Avec le déclenchement rapide des crises économiques, les pays débiteurs demanderont simultanément un allégement de la dette à la Chine et à d'autres créanciers. Le problème est que leurs approches distinctes de l'allégement de la dette sont difficiles à concilier. L’approche de la Chine est opaque; il fournit peu ou pas de transparence sur ses prêts et renégocie les dettes prêt par prêt, selon les recherches de la China-Africa Research Initiative de l'Université Johns Hopkins. En revanche, d'autres créanciers négocient collectivement, sur la base du stock total de dette, afin qu'ils puissent évaluer efficacement la soutenabilité du fardeau total de la dette des débiteurs et s'assurer que les amortissements sont équitables pour tous les créanciers. Mais cela nécessite une image claire des dettes qu’un pays doit à chaque créancier, ce que la politique opaque de la Chine en matière d’allégement de la dette obscurcit.

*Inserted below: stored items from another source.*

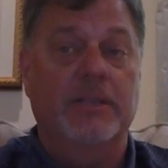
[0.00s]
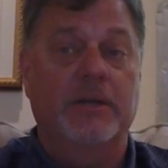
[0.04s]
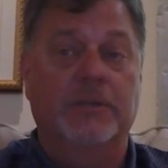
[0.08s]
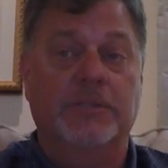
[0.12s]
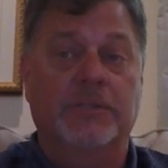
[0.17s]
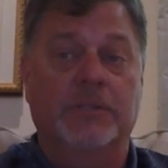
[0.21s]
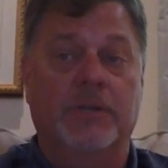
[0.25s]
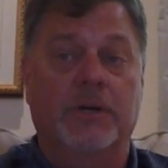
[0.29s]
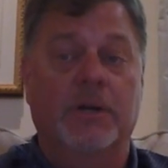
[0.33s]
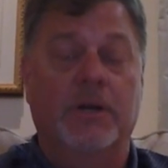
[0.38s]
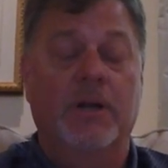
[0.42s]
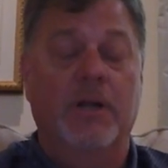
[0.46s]

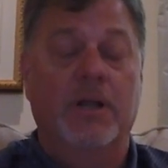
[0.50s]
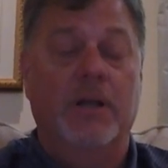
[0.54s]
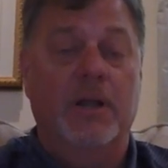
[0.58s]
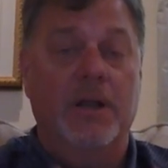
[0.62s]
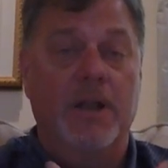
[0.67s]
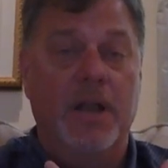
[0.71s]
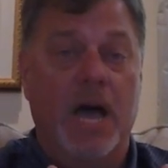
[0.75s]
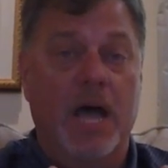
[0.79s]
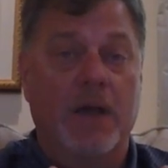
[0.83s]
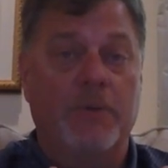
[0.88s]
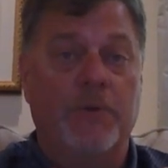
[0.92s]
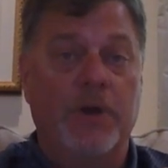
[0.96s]
Those are
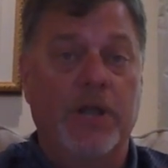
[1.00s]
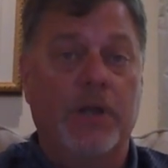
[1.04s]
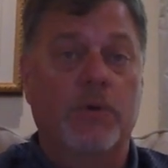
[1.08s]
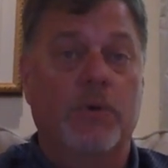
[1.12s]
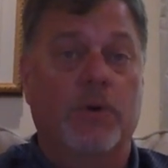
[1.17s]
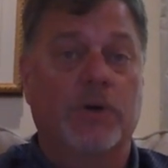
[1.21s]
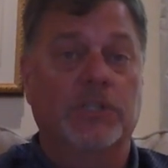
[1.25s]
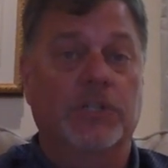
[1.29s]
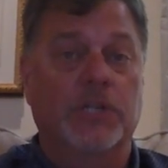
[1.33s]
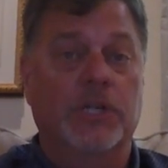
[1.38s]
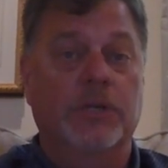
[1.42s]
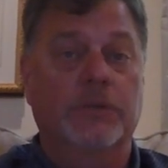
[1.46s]

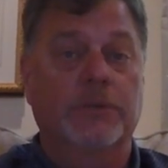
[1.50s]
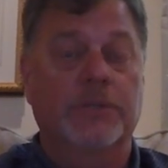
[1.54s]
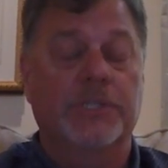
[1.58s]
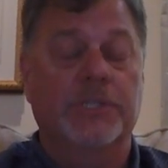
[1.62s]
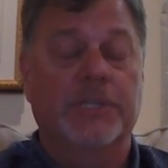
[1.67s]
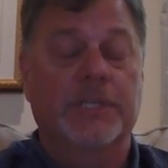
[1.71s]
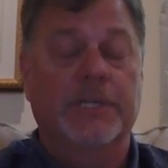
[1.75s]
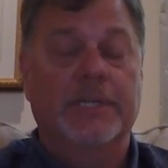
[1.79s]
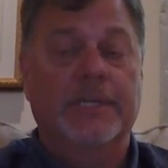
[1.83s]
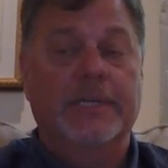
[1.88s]
non-recourse loans.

Si Pékin persiste dans les négociations bilatérales et adopte une ligne dure avec les débiteurs - en écrivant uniquement les dettes qui arrivent à échéance, en refinançant les autres et en acceptant les garanties là où elles sont offertes - cela pourrait se faire mieux que les autres créanciers. D'un autre côté, ses débiteurs auront probablement du mal à obtenir le soutien d'autres créanciers. Tant les créanciers privés que les institutions financières internationales sur lesquelles les États-Unis exercent une influence considérable ne seront pas disposés à alléger leur dette s’ils subventionnent efficacement les paiements continus de la dette des pays en développement à la Chine. Pékin essaiera de calibrer soigneusement son approche, mais il n'est pas certain qu'il puisse équilibrer ses intérêts économiques avec la nécessité d'un allégement de la dette et éviter d'être entraîné dans des renégociations multilatérales de la dette.


Pertinence renouvelée des institutions de Bretton Woods

La crise économique dans les pays en développement met en évidence les limites des prêts à l’étranger de la Chine en tant qu’outil géo-économique. À moins que Pékin n'élargisse la portée de ses activités pour devenir un prêteur de dernier recours, il ne remplacera pas les institutions de Bretton Woods. Il ne tirera pas les pays en développement entièrement sur sa propre orbite et hors de Washington.


Harry Dexter White (à gauche) et John Maynard Keynes en 1946. Ils furent les deux protagonistes principaux de la conférence tenue à Bretton Woods.
Harry Dexter White (à gauche) et John Maynard Keynes en 1946. Ils furent les deux protagonistes principaux de la conférence tenue à Bretton Woods.

À l'inverse, le FMI, la Banque mondiale et le Club de Paris ont une pertinence géo-économique renouvelée, et le contraste entre leurs approches de la crise et les prêts intéressés de Pékin est clairement établi. Ce serait l'occasion de renforcer encore ces institutions multilatérales si seulement une administration de la Maison Blanche était prête à les embrasser.